There is an aspect of an animal devouring its own tail, in that more formality and effort to get it exactly right can actually make the situation worse.[4] For example, the more organizational rigmarole that is involved in adjusting to changing conditions, the more employees will delay reporting the changing conditions. The more emphasis on formality, the less likely employees and managers will engage in real communication. And new rules can make the situation worse, both by adding another layer of complexity and by telling employees, yet again, that they are not to think but merely to follow the rules.
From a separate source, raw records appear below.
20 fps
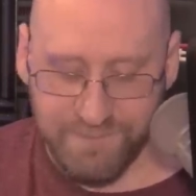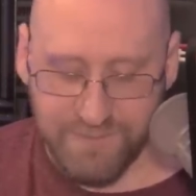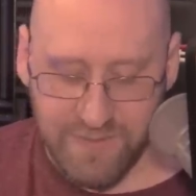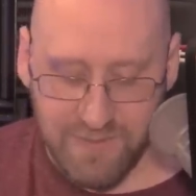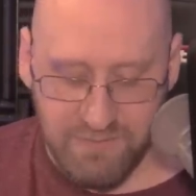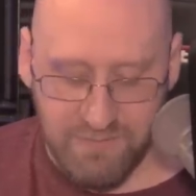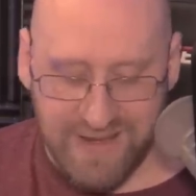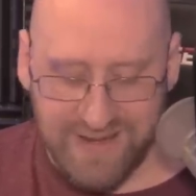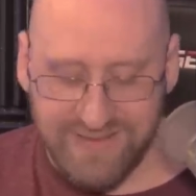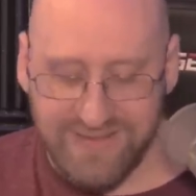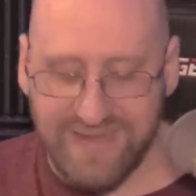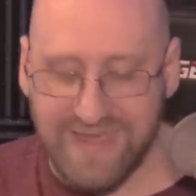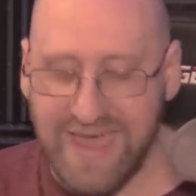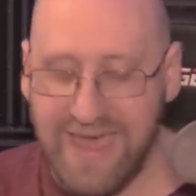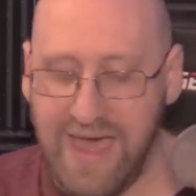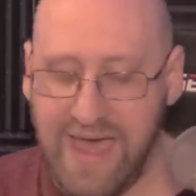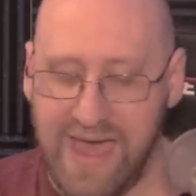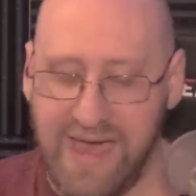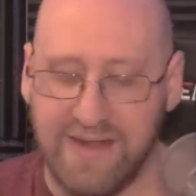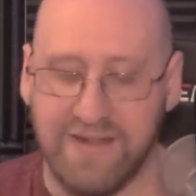meant to
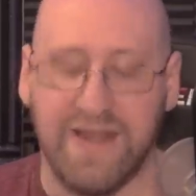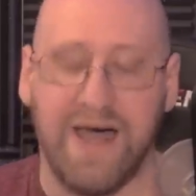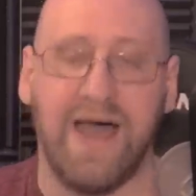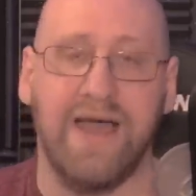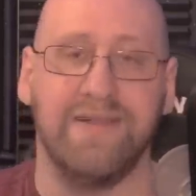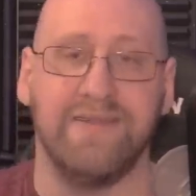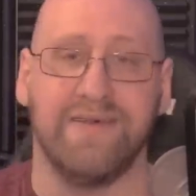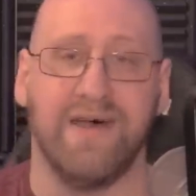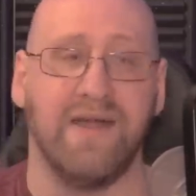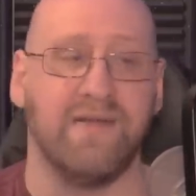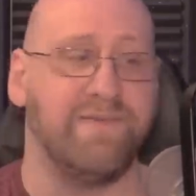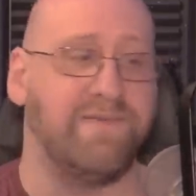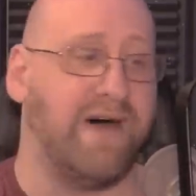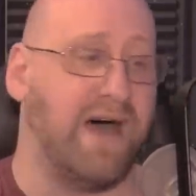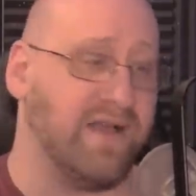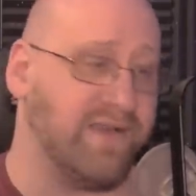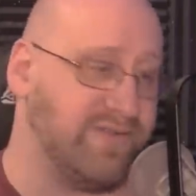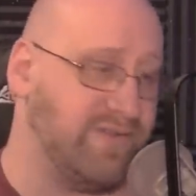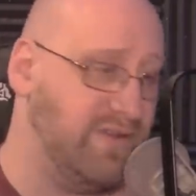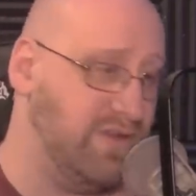get headlines on
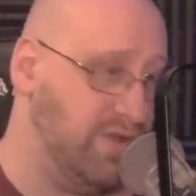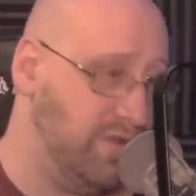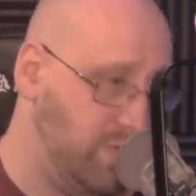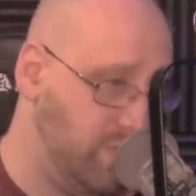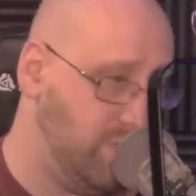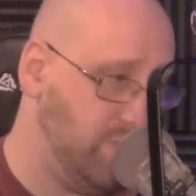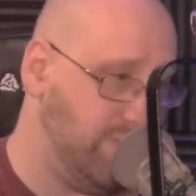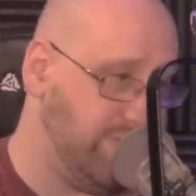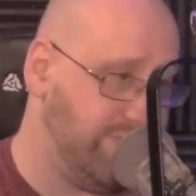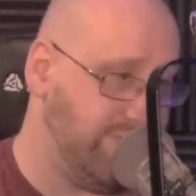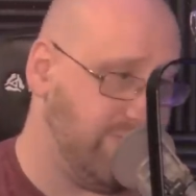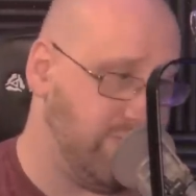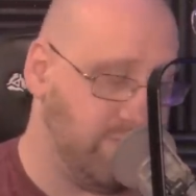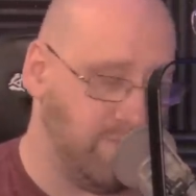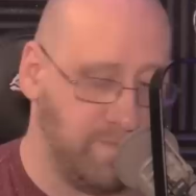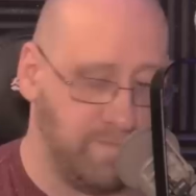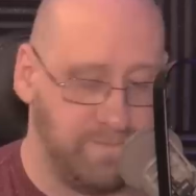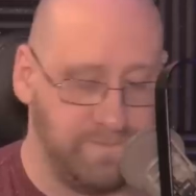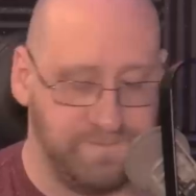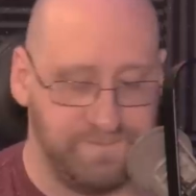Fox News."
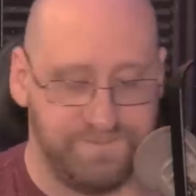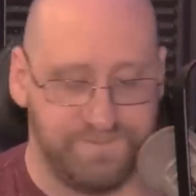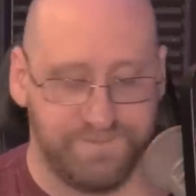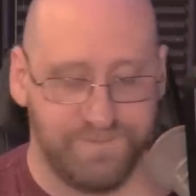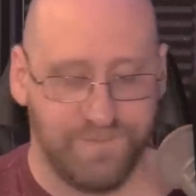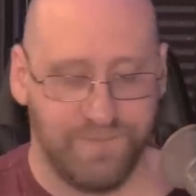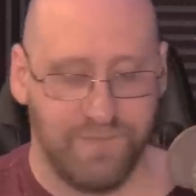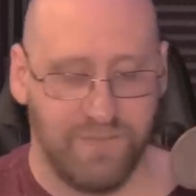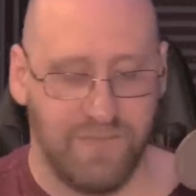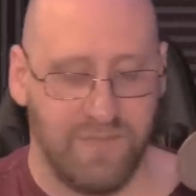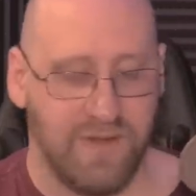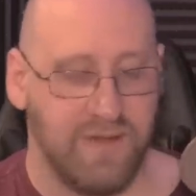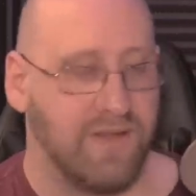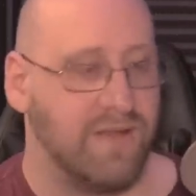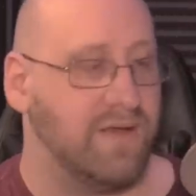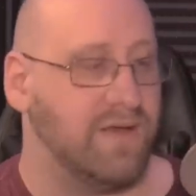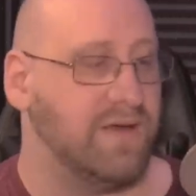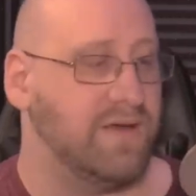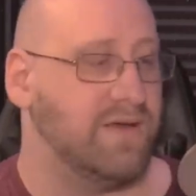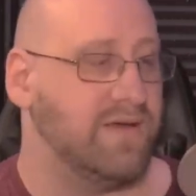
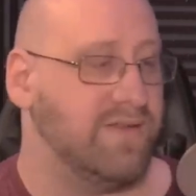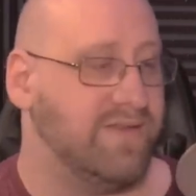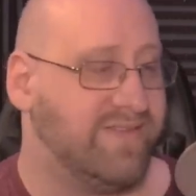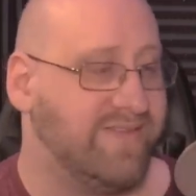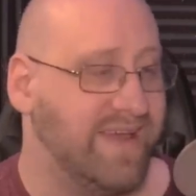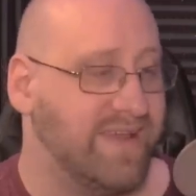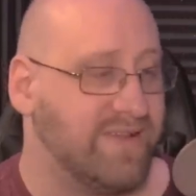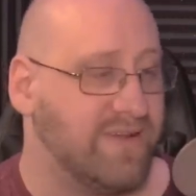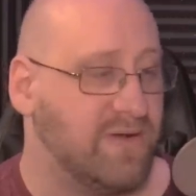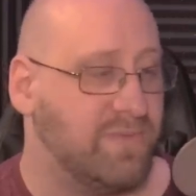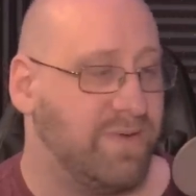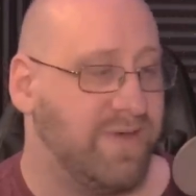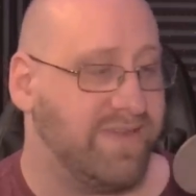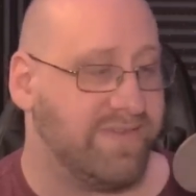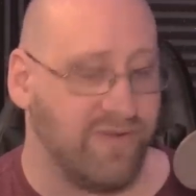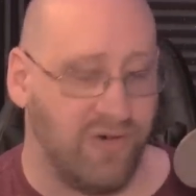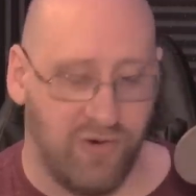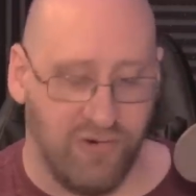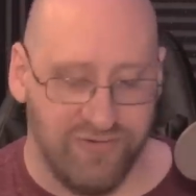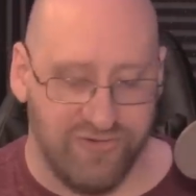The Sentinel
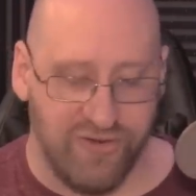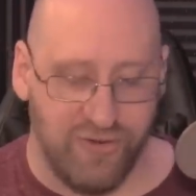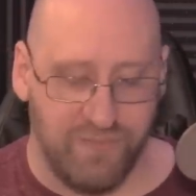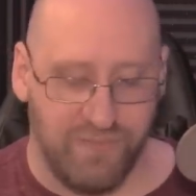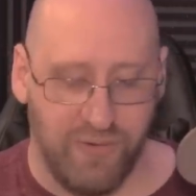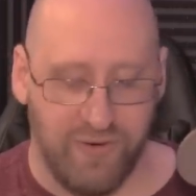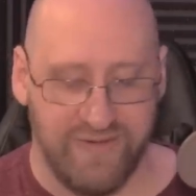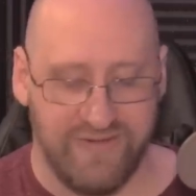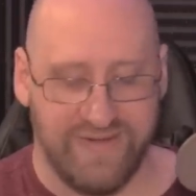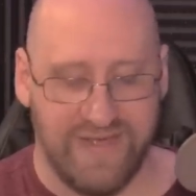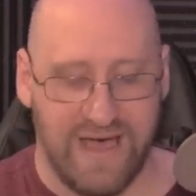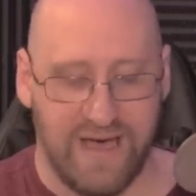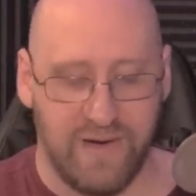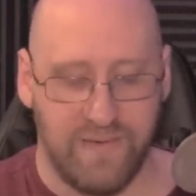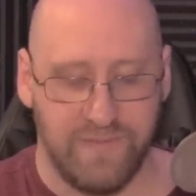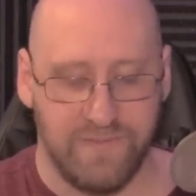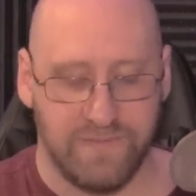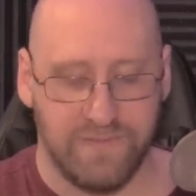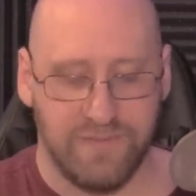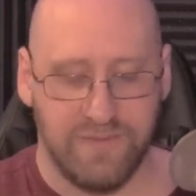piece also points
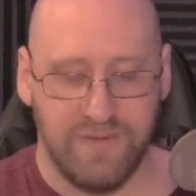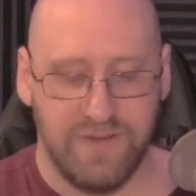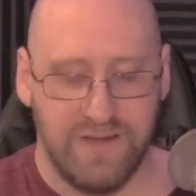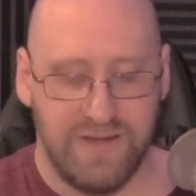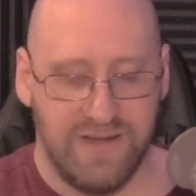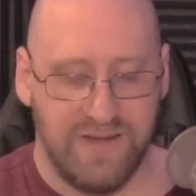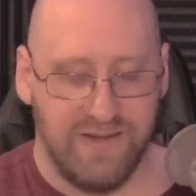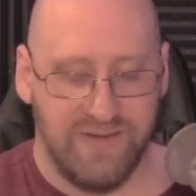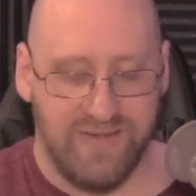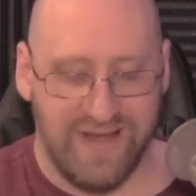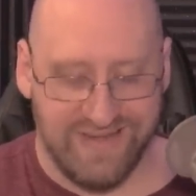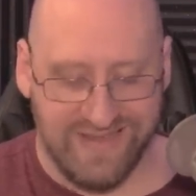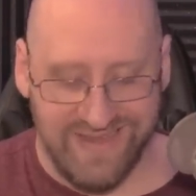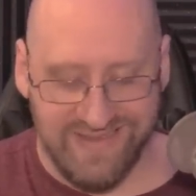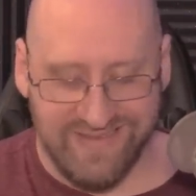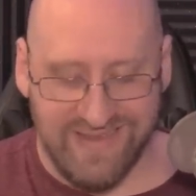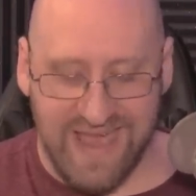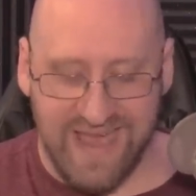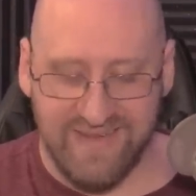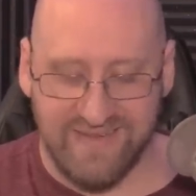out that
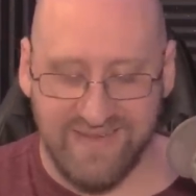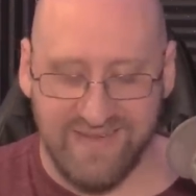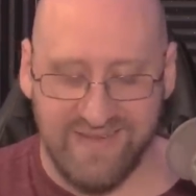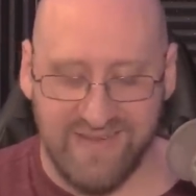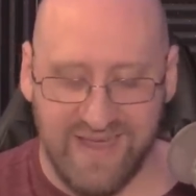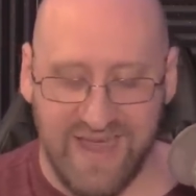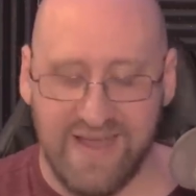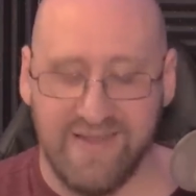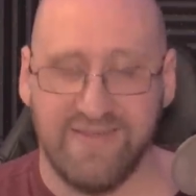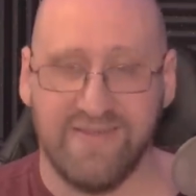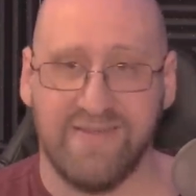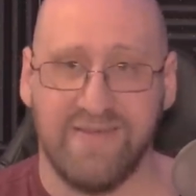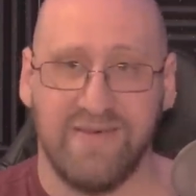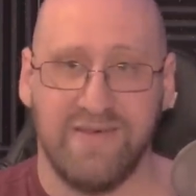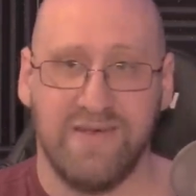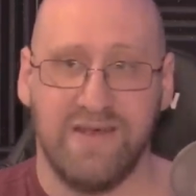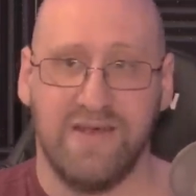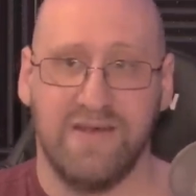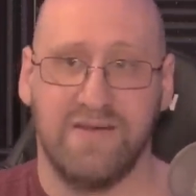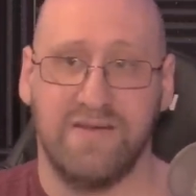these cases against
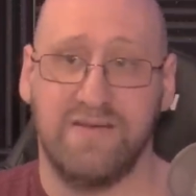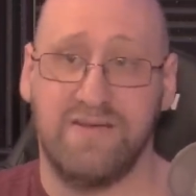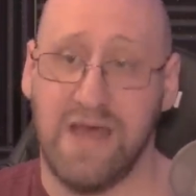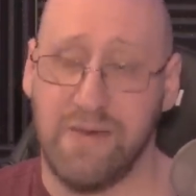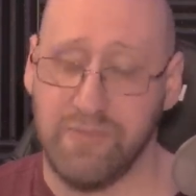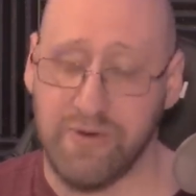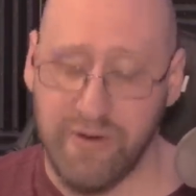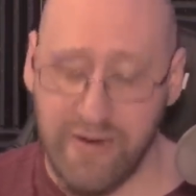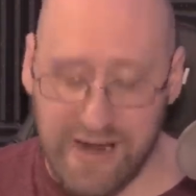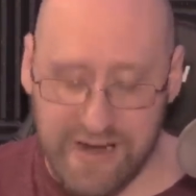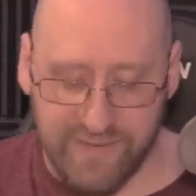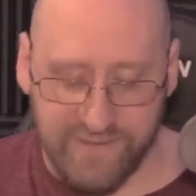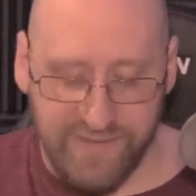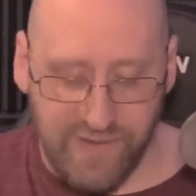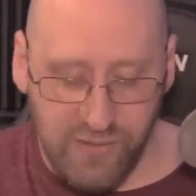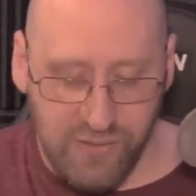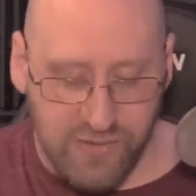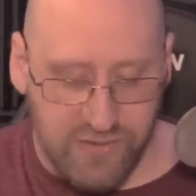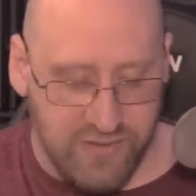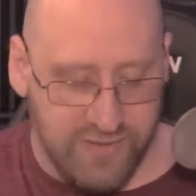Democratic
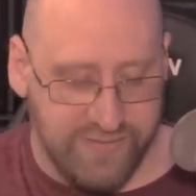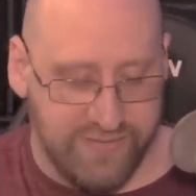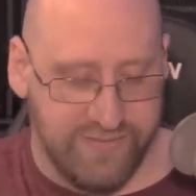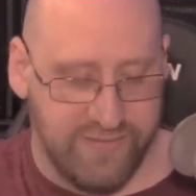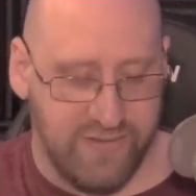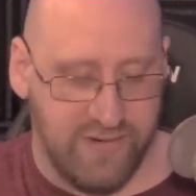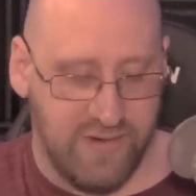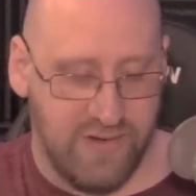voters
In a 1999 article primarily focusing on health care, J. Daniel Beckham wrote, "It is ironic how often tightly coupled devices designed to provide safety are themselves the causes of disasters. Studies of the early warning systems set up to signal missile attacks on North America found that the failure of the safety devices themselves caused the most serious danger: false indicators of an attack that could have easily triggered a retaliation. Accidents at both Chernobyl and Three Mile Island were set off by failed safety systems."[5]

Scott Sagan

Scott Sagan has multiple publications discussion the reliability of complex systems, especially regarding nuclear weapons. The Limits of Safety (1993) provided an extensive review of close calls during the Cold War that could have resulted in a nuclear war by accident.[6]

Possible system accidents

Apollo 13 space flight, 1970

Apollo 13 Review Board:

Introduction
. . . It was found that the accident was not the result of a chance malfunction in a statistical sense, but rather resulted from an unusual combination of mistakes, coupled with a somewhat deficient and unforgiving design [Emphasis added]. . .

e. Although Beech did not encounter any problem in detanking during acceptance tests, it was not possible to detank oxygen tank no. 2 using normal procedures at KSC. Tests and analyses indicate that this was due to gas leakage through the displaced fill tube assembly [emphasis added].

f. The special detanking procedures at KSC subjected the tank to an extended period of heater operation and pressure cycling. These procedures had not been used before [emphasis added], and the tank had not been qualified by test for the conditions experienced. However, the procedures did not violate the specifications which governed the operation of the heaters at KSC.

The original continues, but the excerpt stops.